Stored items
-------

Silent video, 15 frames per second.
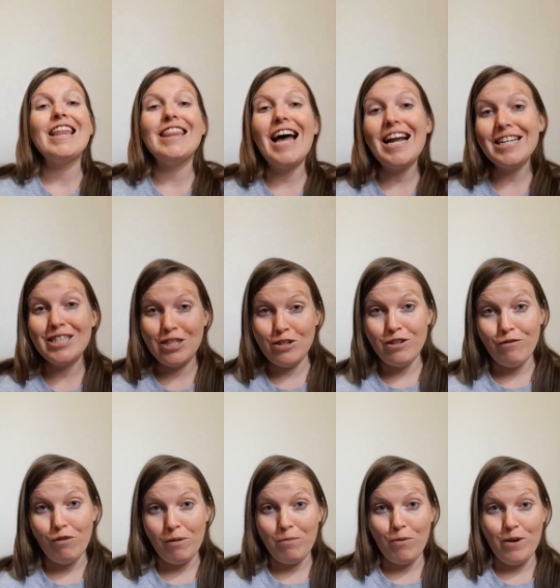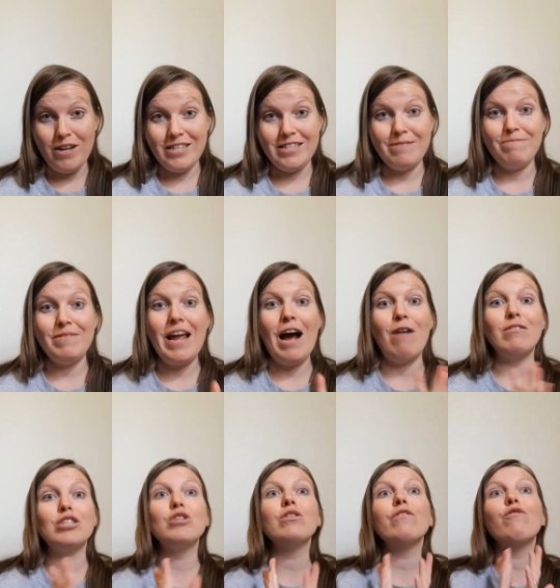That is 2 to 4 boys. Now,
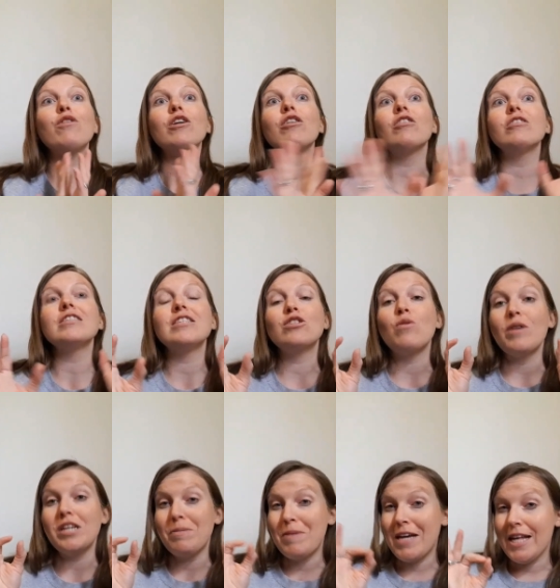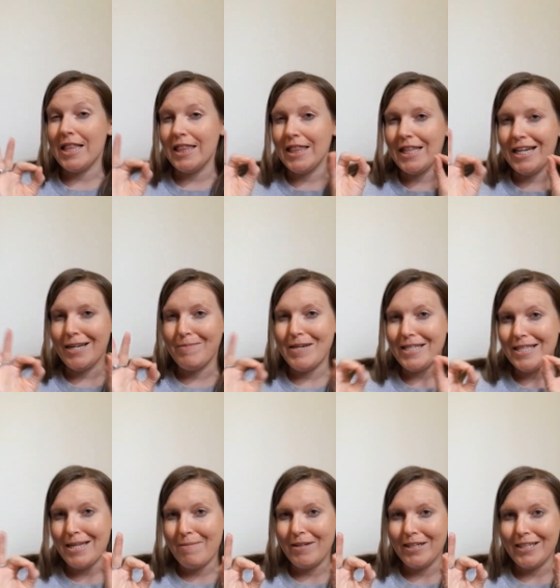2 to 4 girls is going to be a little bit
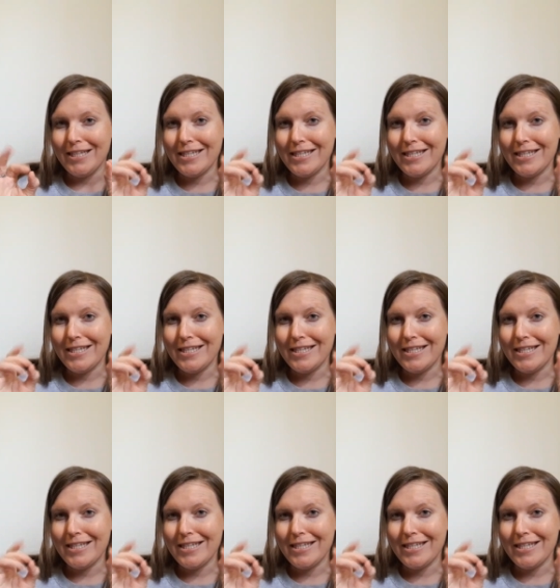similar.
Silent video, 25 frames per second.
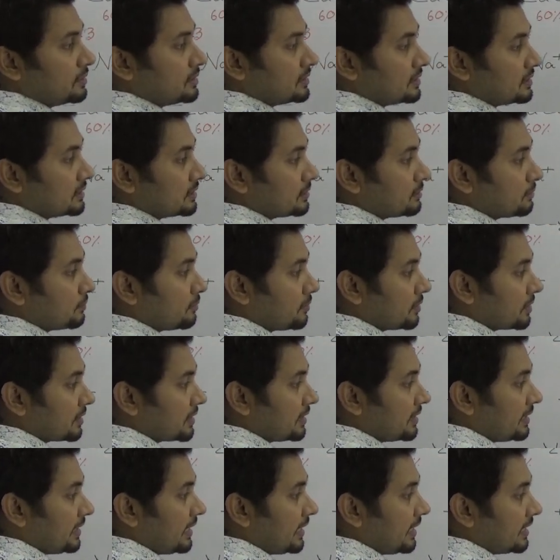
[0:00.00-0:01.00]
which is
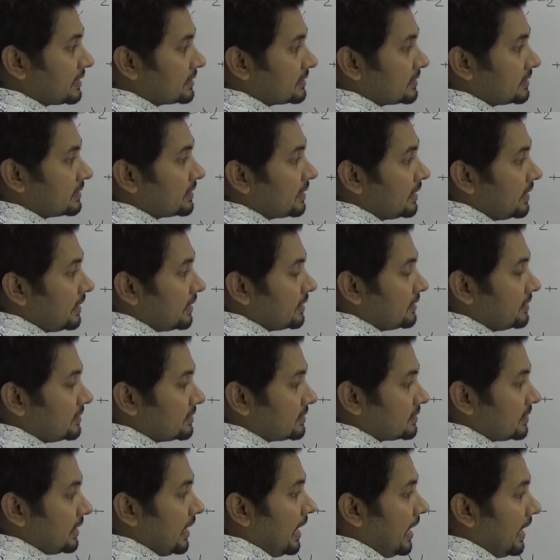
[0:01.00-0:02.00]
working as
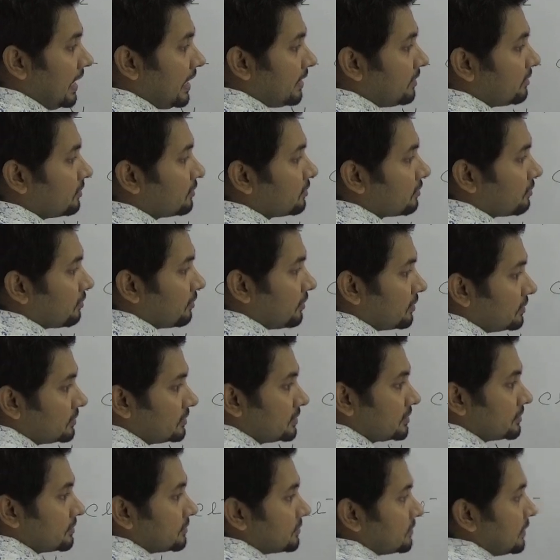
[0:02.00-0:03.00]
this iron
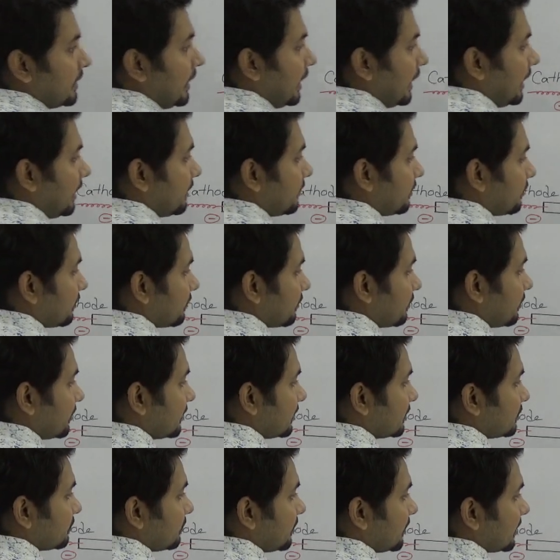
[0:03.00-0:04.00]
rod, iron
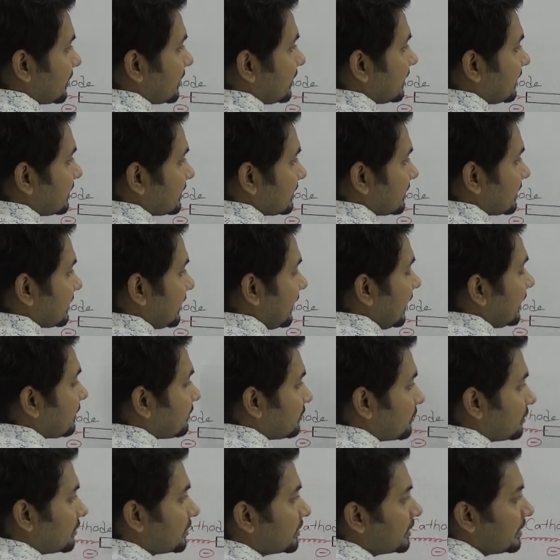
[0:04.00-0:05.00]
rod is working as
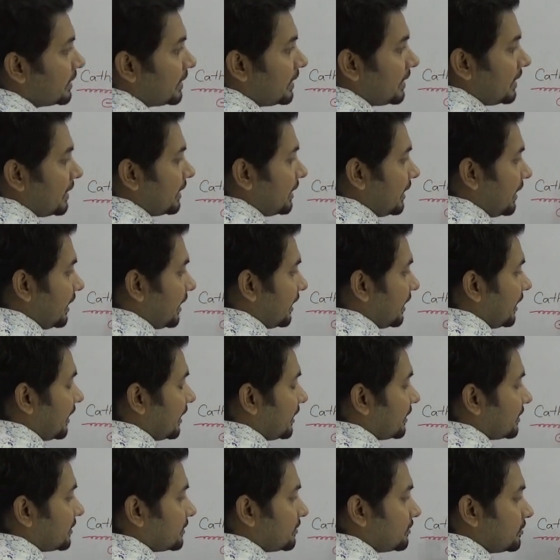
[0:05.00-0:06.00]
cathode,
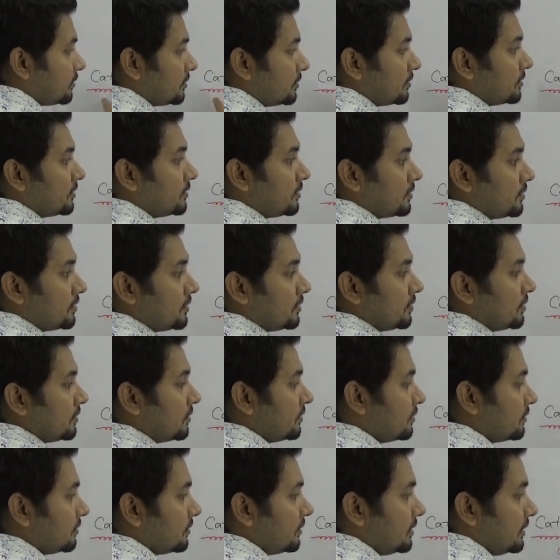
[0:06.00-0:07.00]
and
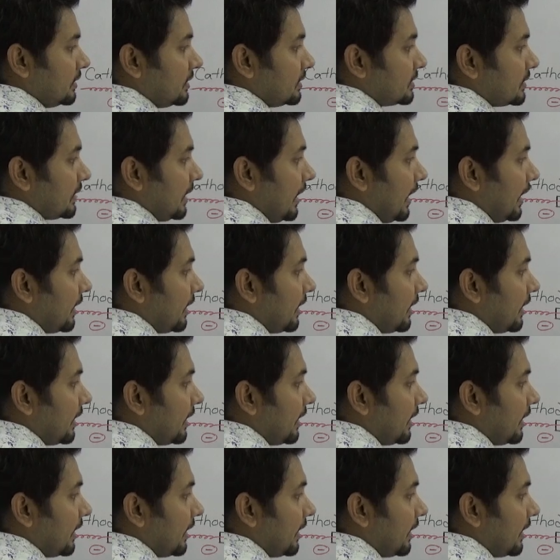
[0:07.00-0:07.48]
these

-------

What is needed is an exact printout of every record above, with the pictures left out.

Silent video, 15 frames per second.
That is 2 to 4 boys. Now,
2 to 4 girls is going to be a little bit
similar.
Silent video, 25 frames per second.
[0:00.00-0:01.00]
which is
[0:01.00-0:02.00]
working as
[0:02.00-0:03.00]
this iron
[0:03.00-0:04.00]
rod, iron
[0:04.00-0:05.00]
rod is working as
[0:05.00-0:06.00]
cathode,
[0:06.00-0:07.00]
and
[0:07.00-0:07.48]
these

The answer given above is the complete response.